Le nom sonne bien et Schliemann devient une sommité… du moins pour les amateurs. Homme d’affaires redoutable, doué d’un sens de la communication exceptionnel, Heinrich Schliemann a multiplié les articles dans les journaux européens et, ce, tout le temps qu’on duré les fouilles. Ce faisant, il a acquis une notoriété certaine mais uniquement dans les milieux non spécialisés, les Paris-Match de l’époque. A ce moment-là, tout le monde ou presque se pique d’être archéologues et ceux qu’on a appelés les « antiquaires » font fureur. Cependant, s’il acquiert le ralliement des amateurs, Schliemann s’est ainsi attiré le mépris des professionnels. Il faut dire également qu’il multiplie les erreurs de datation, en même temps que les hypothèses les plus romanesques. Le fameux «  trésor de Priam » en est un exemple frappant. Car il ne s’agit évidemment pas des biens du fameux roi de Troie, ce qui n’enlève rien à l’importance de la découverte.
La mauvaise réputation

Gravure représentant le légendaire cheval de Troie qui permis la prise de la ville par les Grecs.

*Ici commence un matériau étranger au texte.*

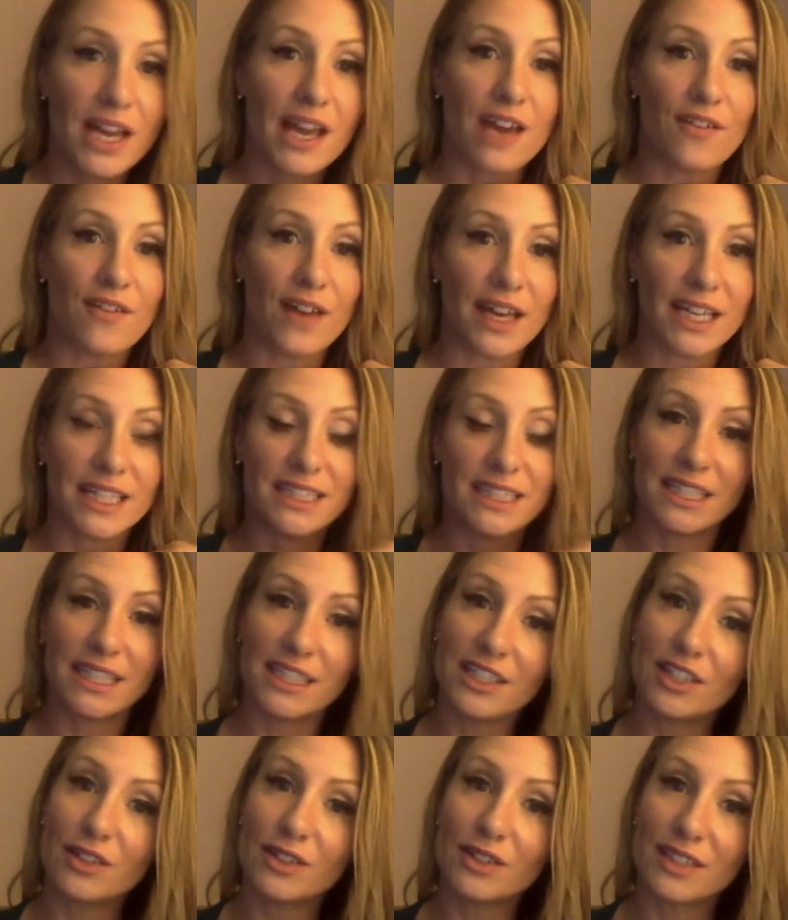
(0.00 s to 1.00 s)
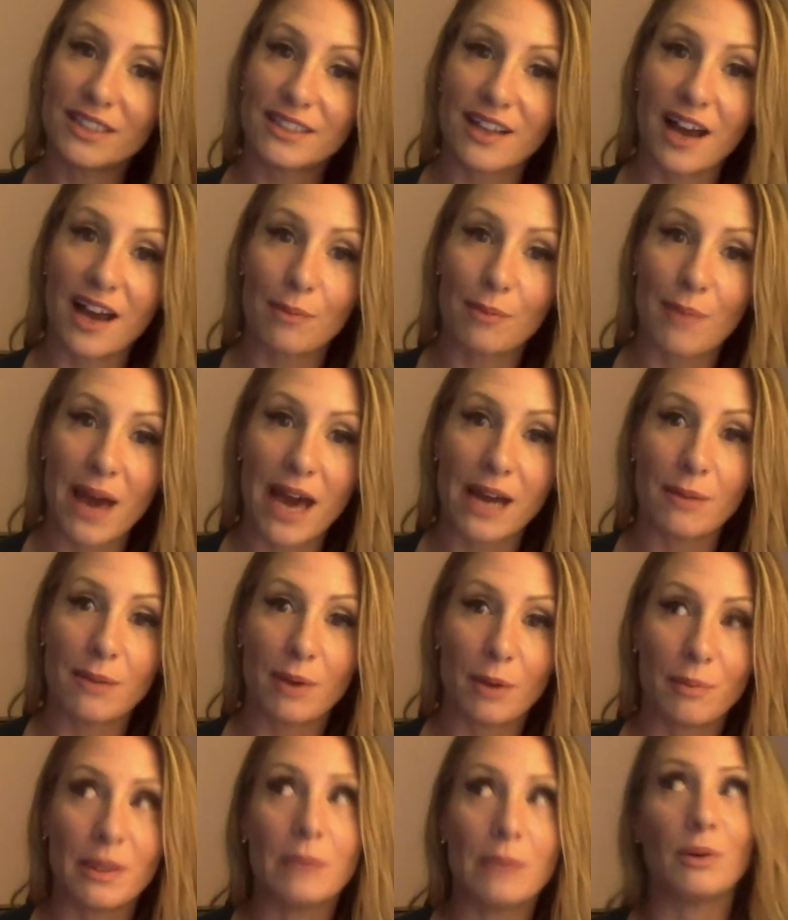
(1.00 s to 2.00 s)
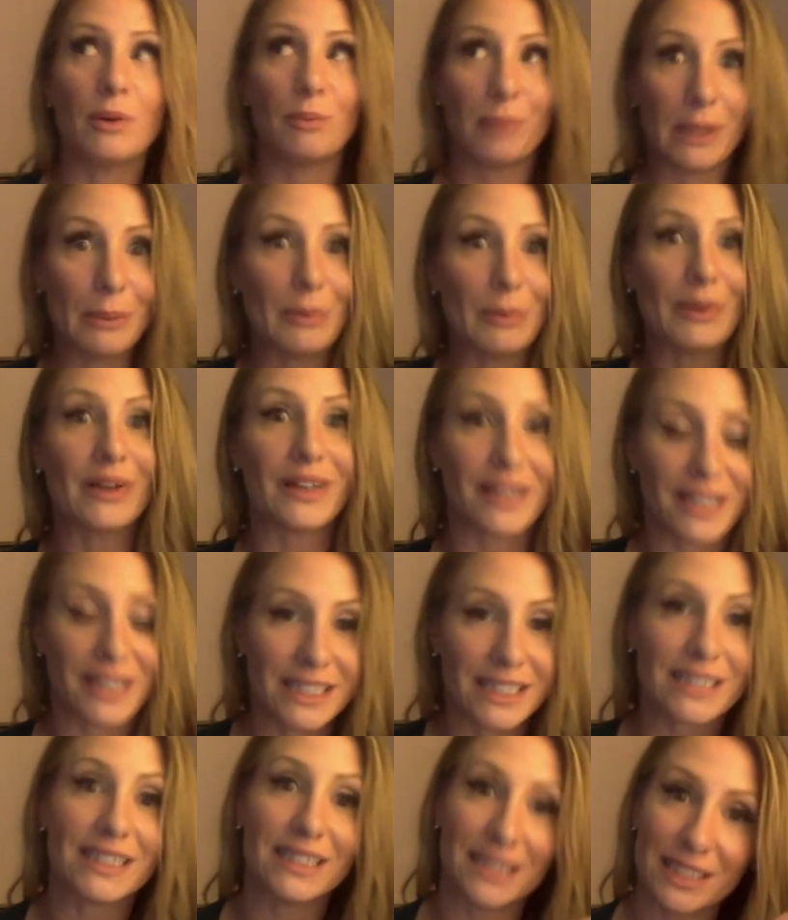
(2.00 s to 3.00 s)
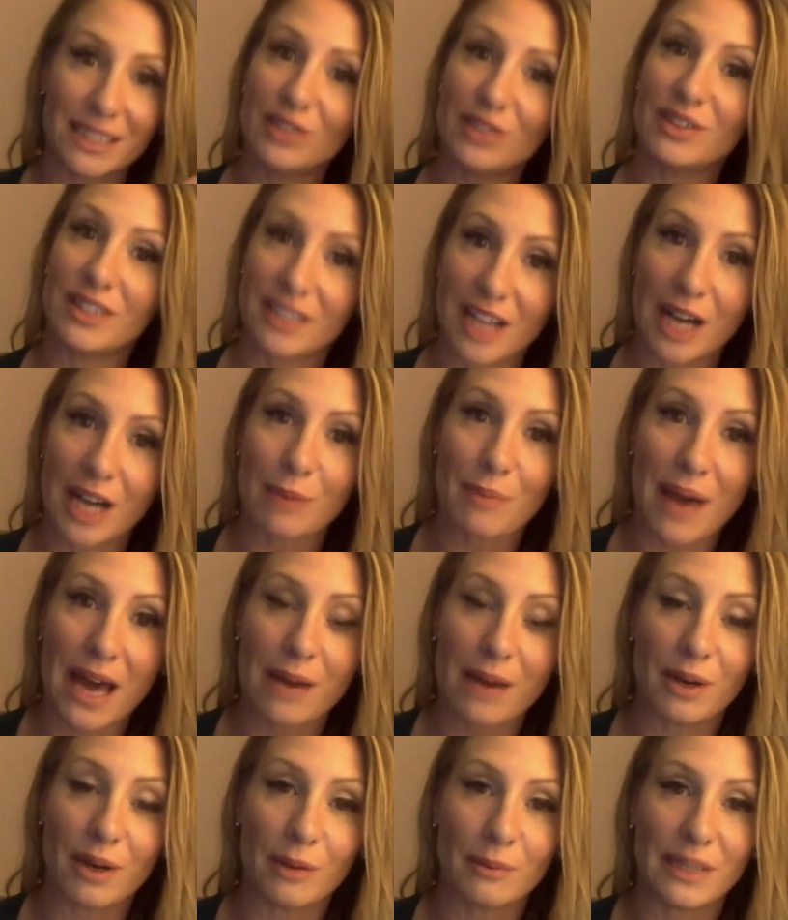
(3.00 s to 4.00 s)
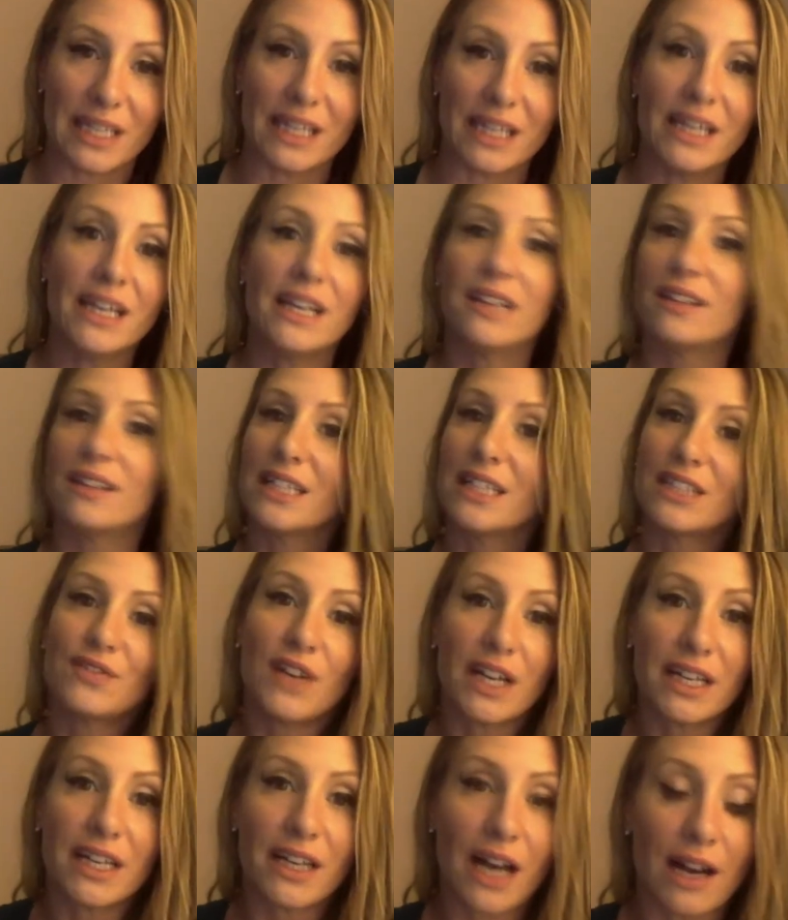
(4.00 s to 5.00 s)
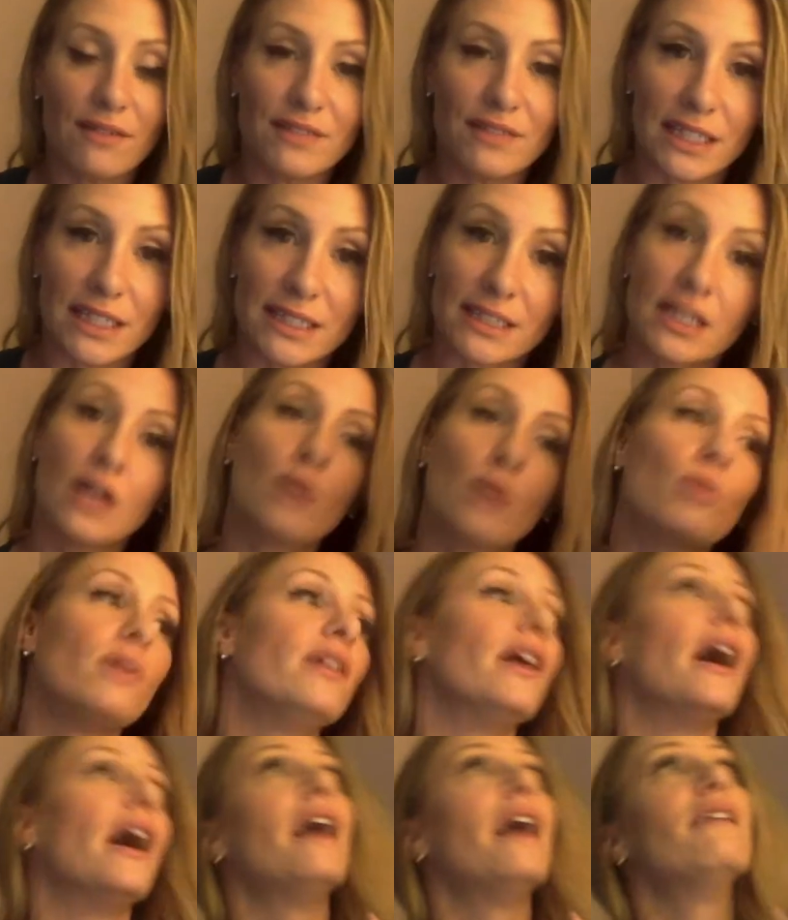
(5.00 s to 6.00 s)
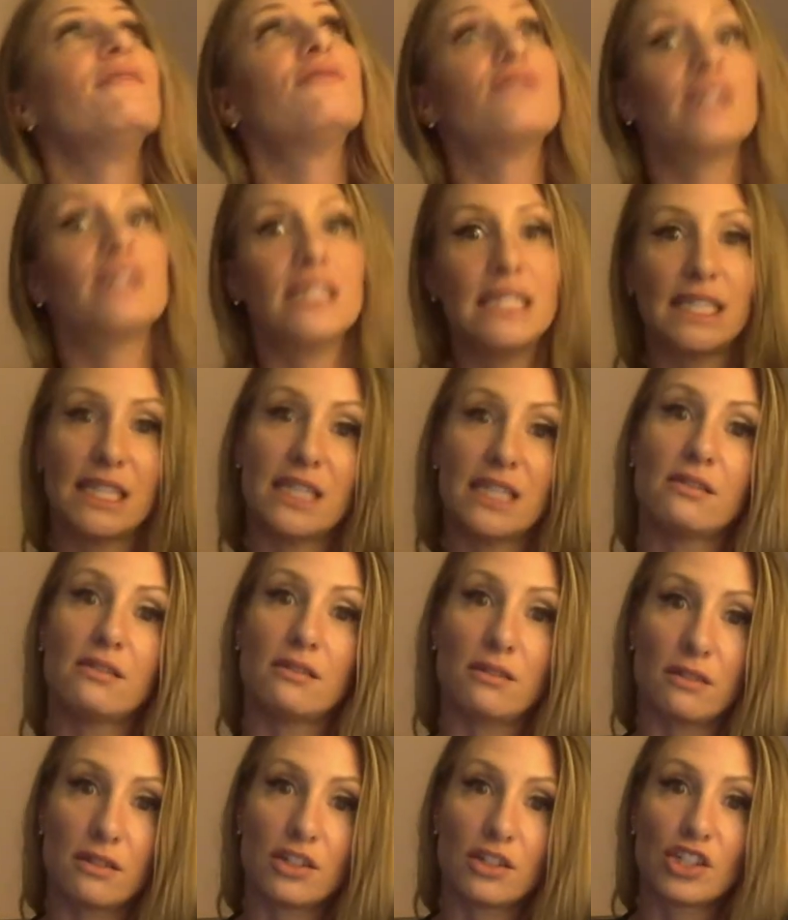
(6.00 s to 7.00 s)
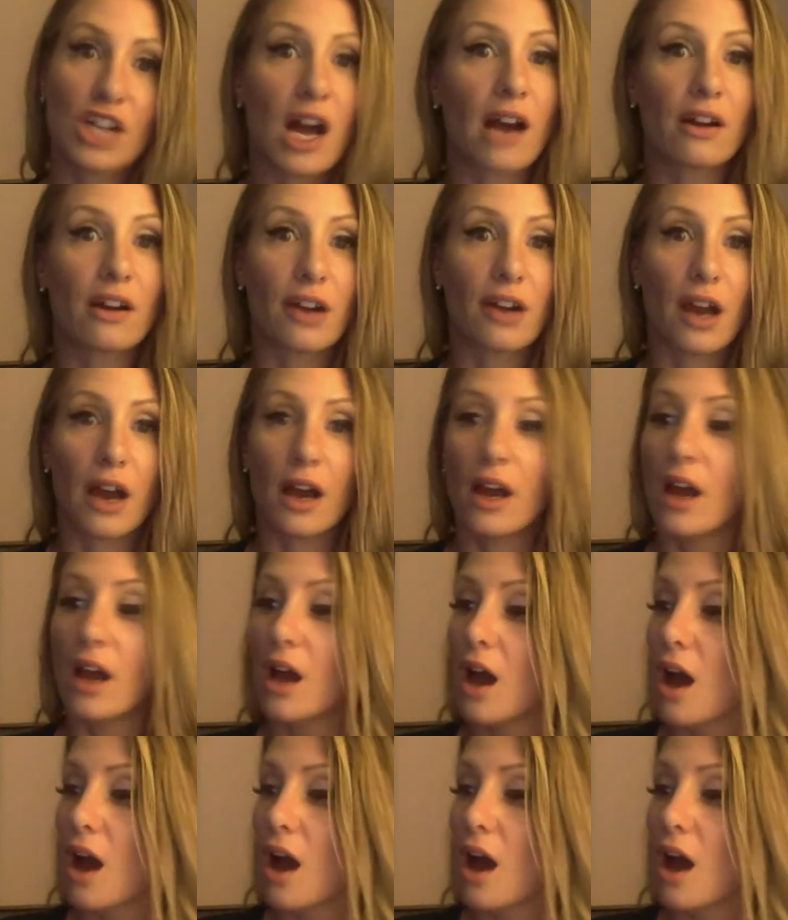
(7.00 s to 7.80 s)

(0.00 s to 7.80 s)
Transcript: If I continue to talk bad about people, people are going to continue to talk bad about me. Like, it's fucking obvious with every single chakra.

Gravure représentant le légendaire cheval de Troie qui permis la prise de la ville par les Grecs.

Une importance que Schliemann voit très clairement au point de faire passer clandestinement ces découvertes hors de Turquie. Et si, en 1877, lors de l’exposition de son «  trésor » à Londres le succès est au rendez-vous, l’archéologue amateur vient d’achever de se discréditer auprès de la communauté scientifique. Toutes les autres découvertes de Schliemann, comme les sépultures royales de Mycènes ou les masques d’or –dont il prétend qu’il s’agit de celui d’Agamemnon- sont empreintes de doute.
Guidé par ses seuls rêves et ses lectures, Schliemann doit pourtant être reconnu comme un archéologue de génie –les spécialistes le reconnaîtront d’ailleurs. Mais cet homme, qui su si bien gérer ses découvertes comme autant de coups «  marketing » n’aura jamais réussi à « se vendre » et c’est pourquoi le découvreur de la légendaire Troie ne sera jamais regardé qu’avec méfiance et condescendance par ses pairs et par leurs successeurs.